- **WORK INSTRUCTIONS**
Leaving the pictures aside, restate all of the data exactly.

Records excerpted from a collection
-.-.-

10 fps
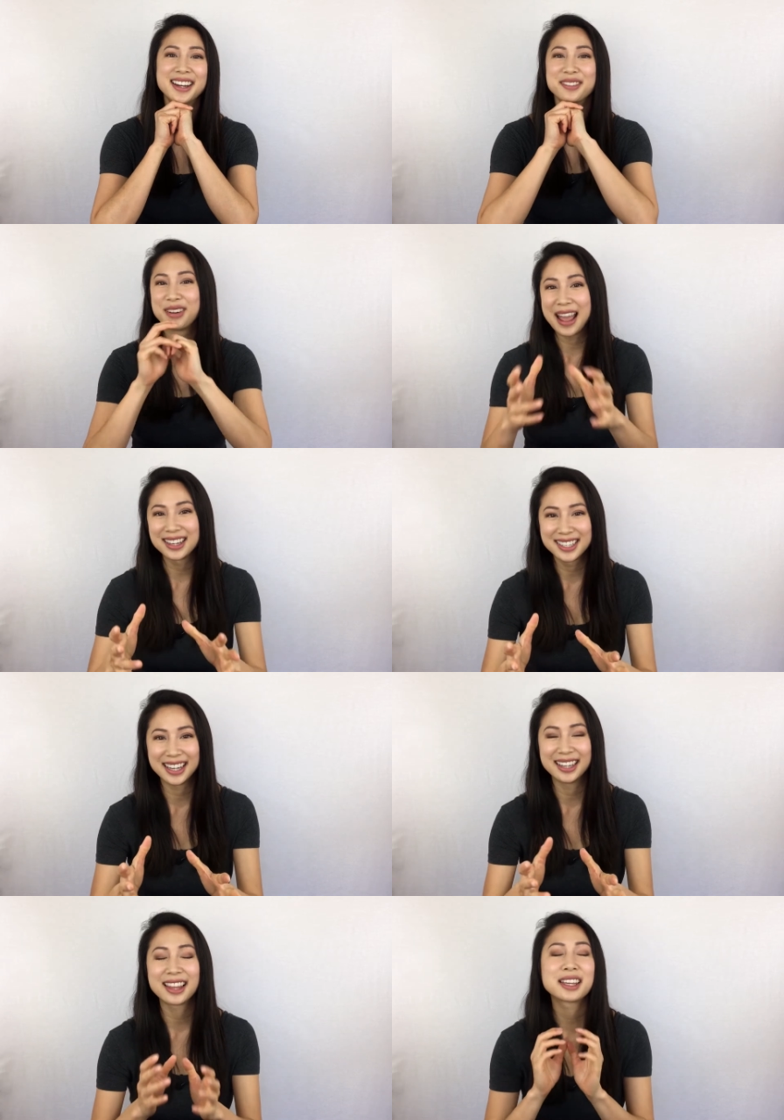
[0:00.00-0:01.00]

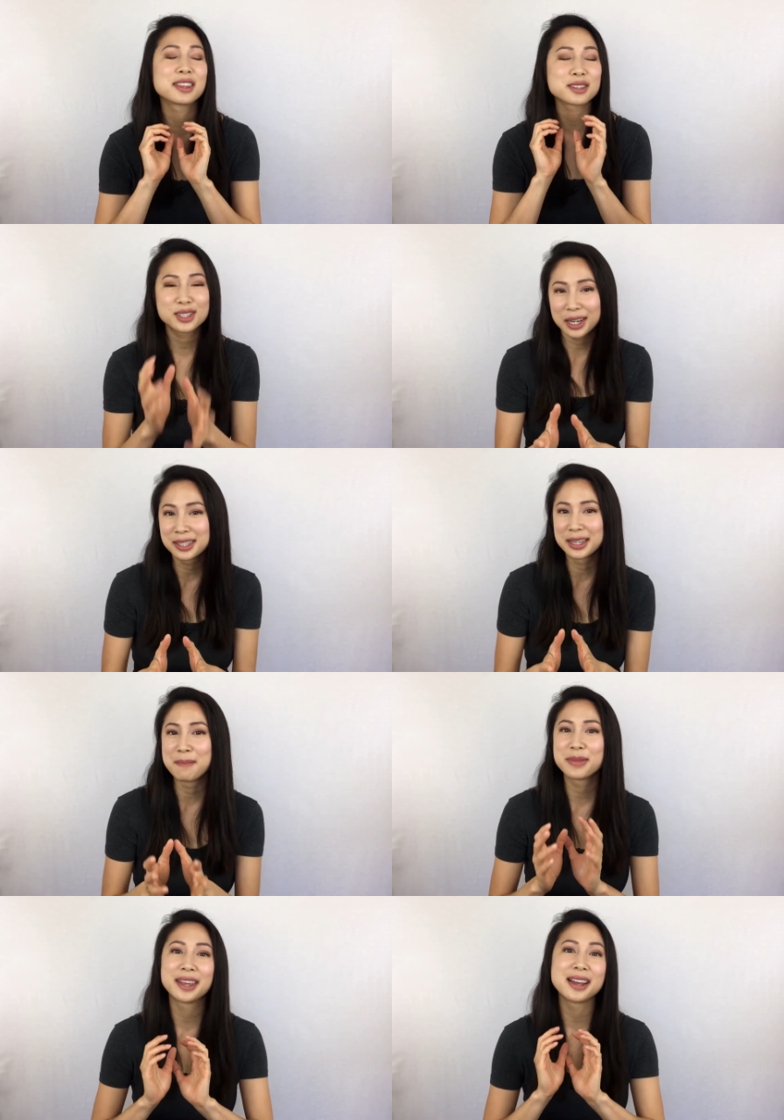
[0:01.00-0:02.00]
ranty, like there's just
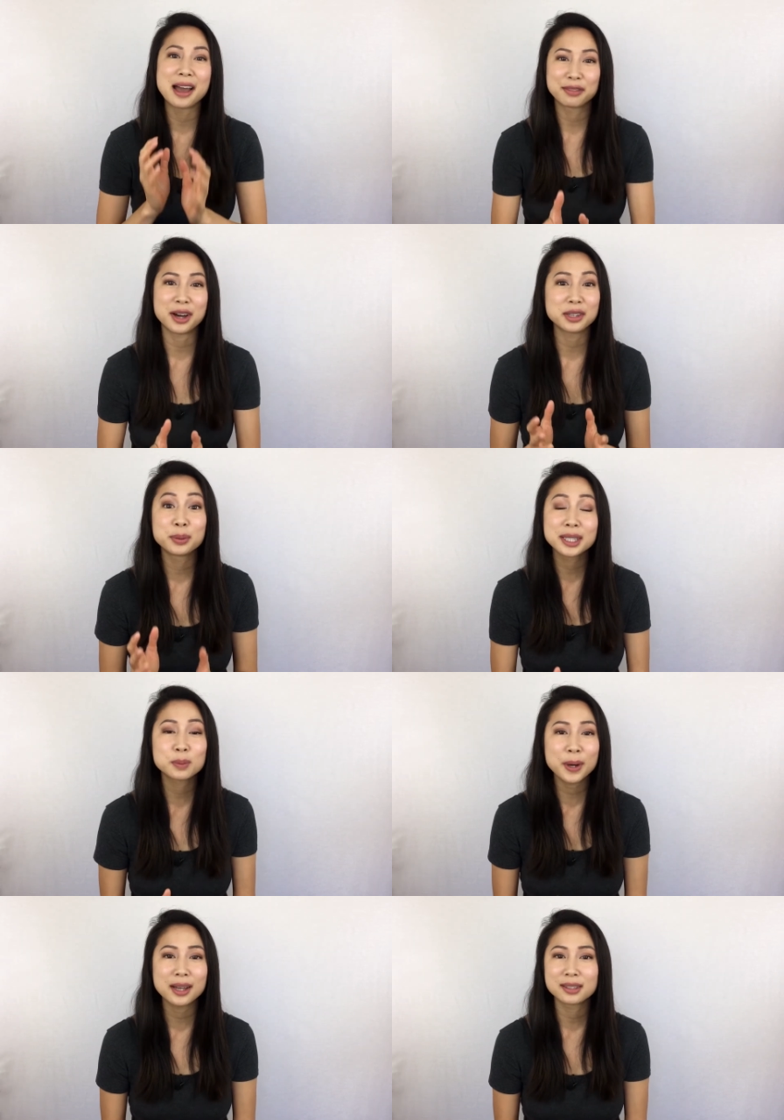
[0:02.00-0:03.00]
something I've got to
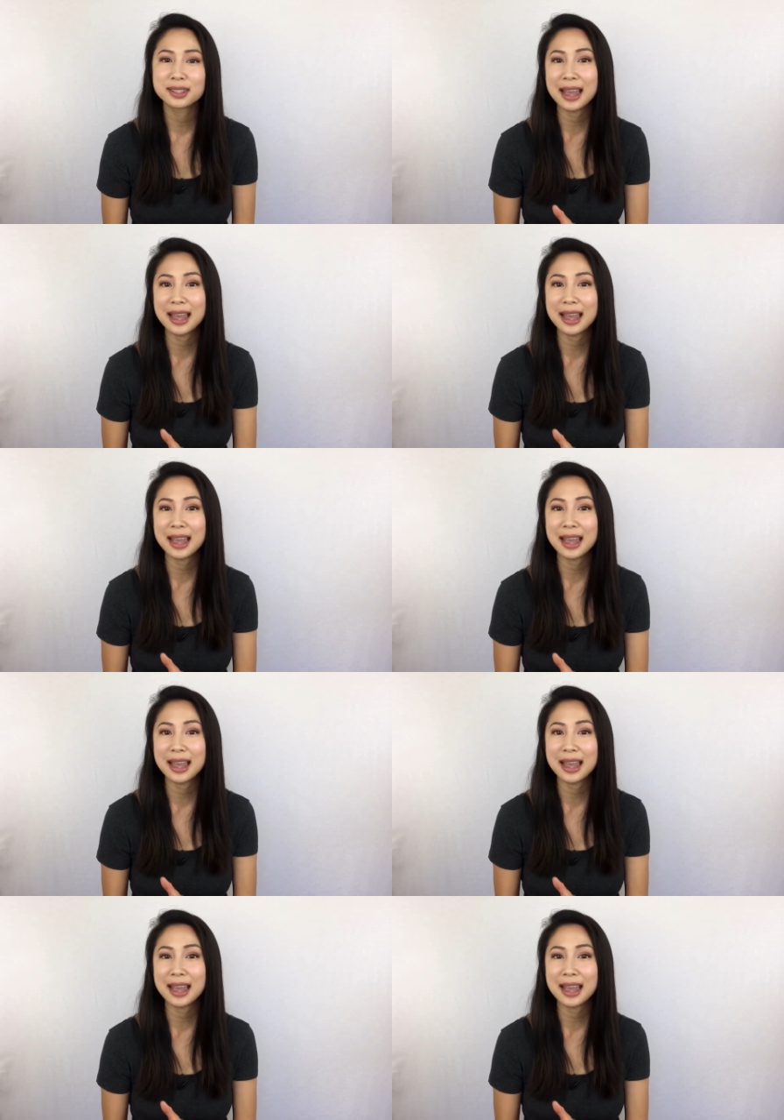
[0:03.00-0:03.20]
express.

-.-.-

- **EXERCISE RESULT**
10 fps
[0:00.00-0:01.00]

[0:01.00-0:02.00]
ranty, like there's just
[0:02.00-0:03.00]
something I've got to
[0:03.00-0:03.20]
express.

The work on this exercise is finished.